[erlang-questions] Strings usage caveats

Mon Mar 5 22:11:44 CET 2012

On 6/03/2012, at 2:49 AM, Aleksandr Vinokurov wrote:

> I have a very poor experience in programming in Erlang/OTP so that
> sentence was rather abstract for me. I suppose that the root of the
> problems with strings is in variables immutability and thus a copying
> of the whole source string in case of its modification. But it seems
> to me that it's not that all.

No, do not suppose that.  After all, strings are immutable in Java as
well, and nobody talks about _them_ being inefficient.  (Except me,
but that's another story, and it's not related to mutability.)

In a Unicode world, there are very very very few cases where it makes
sense to change part of a string other than by
  taking a substring
  concatenating with other strings
  applying a regular expression rewrite (like the 's/old/new/' command
  in Vi(m)).

There are three representations of strings commonly used in Erlang,
and they have different tradeoffs.

(1) Linked lists of character codes.
    "abc" is the same thing as [97,98,99].

    These are simple to process from left to right.
    Dropping the first D characters takes O(D) time (Java: O(1)).
    Taking the first T characters takes O(T) time (Java: O(1)).
    Concatenating length M with length N takes O(M) time (Java: O(M+N)).

    The problem is SPACE.  Each character requires one machine word for
    the character code and another to point to the rest of the list.
    So a string of N characters requires 8N bytes in a 32-bit
    environment, or 16N bytes in a 64-bit environment.  C using UTF-8
    would probably take about 1.1N bytes for the kind of stuff I see
    these days; Java would take 2N.  Of course, to handle full Unicode
    without the kind of contortions Java requires, you'd need 4N bytes
    anyway, so 8N doesn't look as bad as it did when everyone either
    rejoiced in ASCII (or EBCDIC) or cursed its foreign limitations.

(2) Historically, people used "iolists" as strings.
    It has now been clarified that "iolists" are sequences of BYTES,
    not sequences of CHARACTERS.

    iolist --> [] | [byte | iolist] | [iolist | iolist].

    Nothing stops us using essentially the same data structure for
    characters, we just have to realise that what we get is not an
    iolist any more and built-ins that expect an iolist won't be
    happy with it.  That need not be a problem.

    fclist --> [] | [codepoint | fclist] | [fclist | fclist]

    These are slightly trickier to process from left to right, but
    only *slightly*.

    Selecting substrings is not particularly pleasant, and I cannot
    make it happen without turning over some garbage.

    Where these things shine is concatenation, which is O(1).
    The way to use them is to build up a complex string by concatenating
    all the pieces, then flattening it at the end.  This is, if you will,
    the Erlang analogue of Java's StringBuilder.  (Analogue, NOT homologue!)
    Dropping the first D characters and then taking the next T
    costs 

(3) Binaries.
    <<"abc">> is the same as <<97,98,99>>.  A binary is a packed immutable
    array of bytes.  (Well, it can be thought of as a bit string these days,
    but "bytes" are all we need for strings.)
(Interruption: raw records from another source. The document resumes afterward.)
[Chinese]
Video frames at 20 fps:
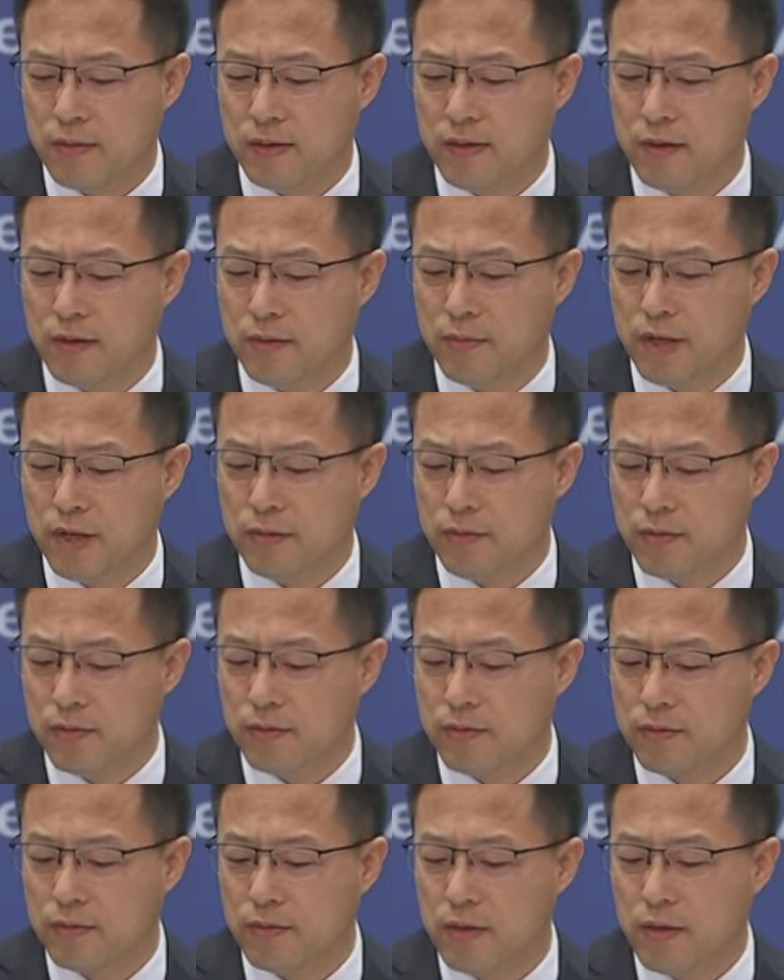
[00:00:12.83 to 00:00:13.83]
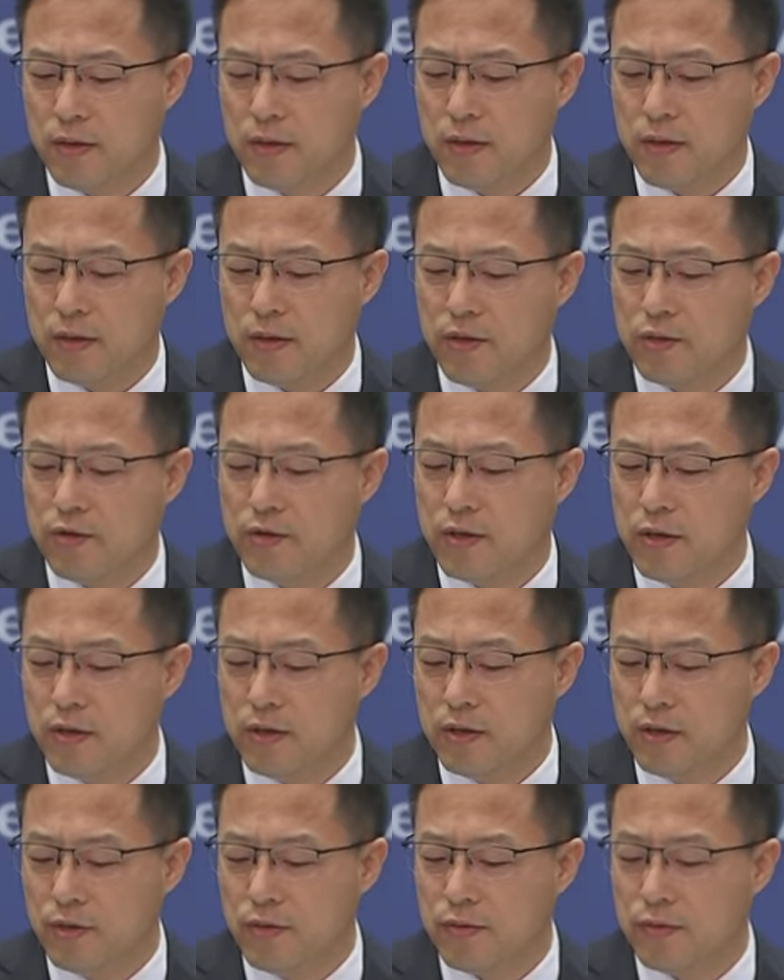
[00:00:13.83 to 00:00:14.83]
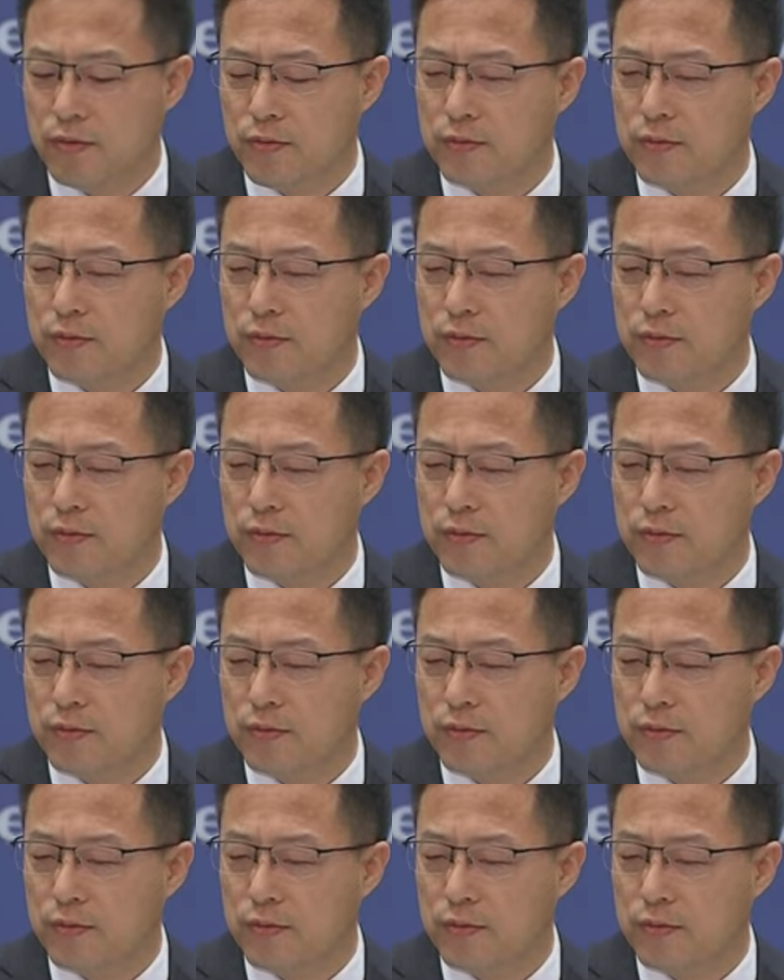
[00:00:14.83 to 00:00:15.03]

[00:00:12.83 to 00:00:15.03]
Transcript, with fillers: 和民众都深受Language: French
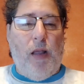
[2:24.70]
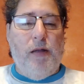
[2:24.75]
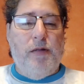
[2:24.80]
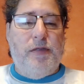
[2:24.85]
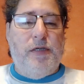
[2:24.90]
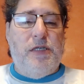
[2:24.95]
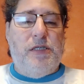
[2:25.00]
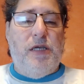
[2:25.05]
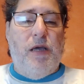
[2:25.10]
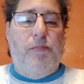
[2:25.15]

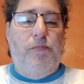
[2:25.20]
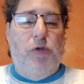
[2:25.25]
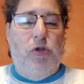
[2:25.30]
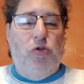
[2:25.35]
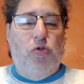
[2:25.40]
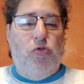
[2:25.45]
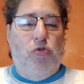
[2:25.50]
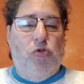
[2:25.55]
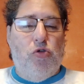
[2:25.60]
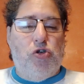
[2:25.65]
Dixième
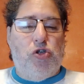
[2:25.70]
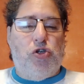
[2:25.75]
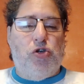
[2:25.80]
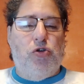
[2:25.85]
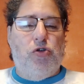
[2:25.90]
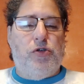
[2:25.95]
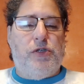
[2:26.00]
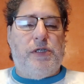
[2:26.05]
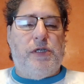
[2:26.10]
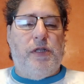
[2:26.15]
minute de
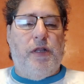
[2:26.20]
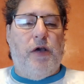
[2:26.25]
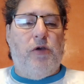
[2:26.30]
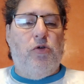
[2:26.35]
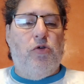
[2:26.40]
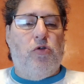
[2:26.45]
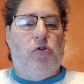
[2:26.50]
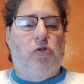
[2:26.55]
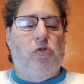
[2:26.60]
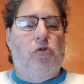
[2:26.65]
jeu,
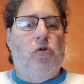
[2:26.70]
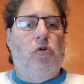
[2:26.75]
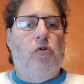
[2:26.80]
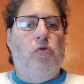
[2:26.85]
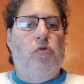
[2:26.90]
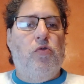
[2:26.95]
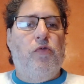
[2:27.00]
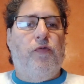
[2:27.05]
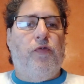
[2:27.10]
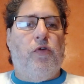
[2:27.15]

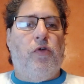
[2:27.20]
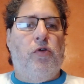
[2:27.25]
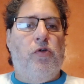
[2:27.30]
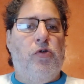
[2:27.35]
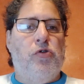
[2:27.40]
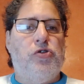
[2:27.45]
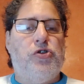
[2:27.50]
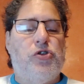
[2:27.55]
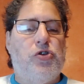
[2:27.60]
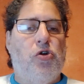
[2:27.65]
Sinayoko ouvre
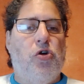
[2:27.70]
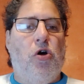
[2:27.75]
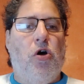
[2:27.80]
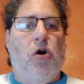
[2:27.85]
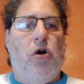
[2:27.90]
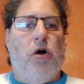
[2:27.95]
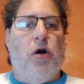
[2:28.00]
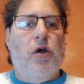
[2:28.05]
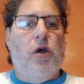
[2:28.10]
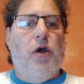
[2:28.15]
le
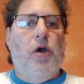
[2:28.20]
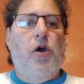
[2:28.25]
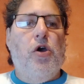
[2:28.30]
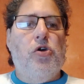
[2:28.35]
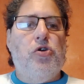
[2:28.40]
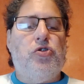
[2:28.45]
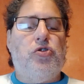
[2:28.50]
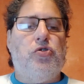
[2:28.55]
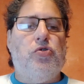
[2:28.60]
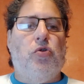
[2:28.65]
score
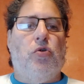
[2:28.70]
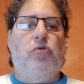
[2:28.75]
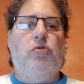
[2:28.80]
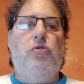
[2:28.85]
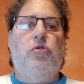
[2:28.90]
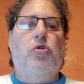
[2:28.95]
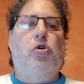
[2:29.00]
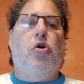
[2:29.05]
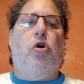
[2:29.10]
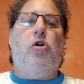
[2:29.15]
sur
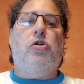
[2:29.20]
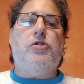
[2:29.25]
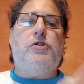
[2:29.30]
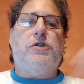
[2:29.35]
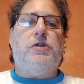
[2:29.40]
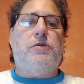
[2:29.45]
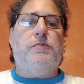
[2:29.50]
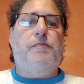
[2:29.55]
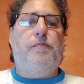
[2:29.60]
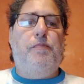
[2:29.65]
une
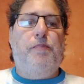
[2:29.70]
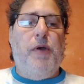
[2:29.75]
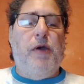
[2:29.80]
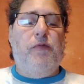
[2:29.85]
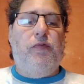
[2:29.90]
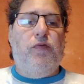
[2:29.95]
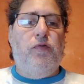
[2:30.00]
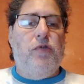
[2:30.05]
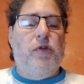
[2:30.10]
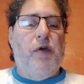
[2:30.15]
grosse
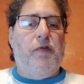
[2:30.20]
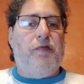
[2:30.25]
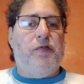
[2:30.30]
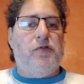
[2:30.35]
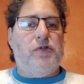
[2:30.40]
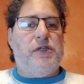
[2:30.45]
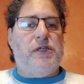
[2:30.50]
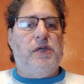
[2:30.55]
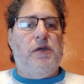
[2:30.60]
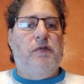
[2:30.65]
bévue
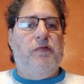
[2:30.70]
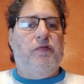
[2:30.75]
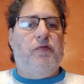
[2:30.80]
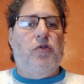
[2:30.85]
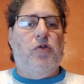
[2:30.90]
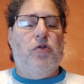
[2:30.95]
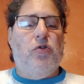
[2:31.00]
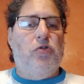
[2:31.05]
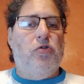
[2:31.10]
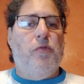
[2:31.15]
défensive
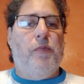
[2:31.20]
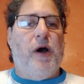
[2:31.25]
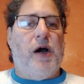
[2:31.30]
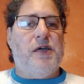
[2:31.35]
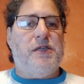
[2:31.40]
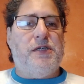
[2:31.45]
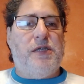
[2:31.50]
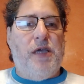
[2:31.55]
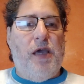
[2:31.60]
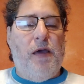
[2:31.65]
de, de
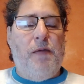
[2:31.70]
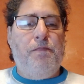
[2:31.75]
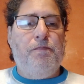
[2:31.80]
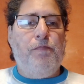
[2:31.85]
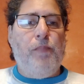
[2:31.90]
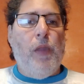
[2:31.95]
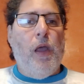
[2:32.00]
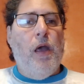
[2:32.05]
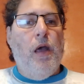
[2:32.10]
Brassier.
    Binaries are very close to Java strings, except for usually taking less
    space.  They can be sliced in constant time.  They don't support fast
    concatenation, but then you can build up a list of binaries and
    concatenate them at the end.

In all three cases, the data structure itself does not keep track of what the
encoding is.  (And of course, neither do Java or C#.)

> 
> Can you please supply me with the sources to read or examples and
> hints about strings performance in Erlang.

It is all completely obvious once you know what the data structure is.
Simple one-way linked lists of character codes,
or (references to slices of) packed arrays of bytes.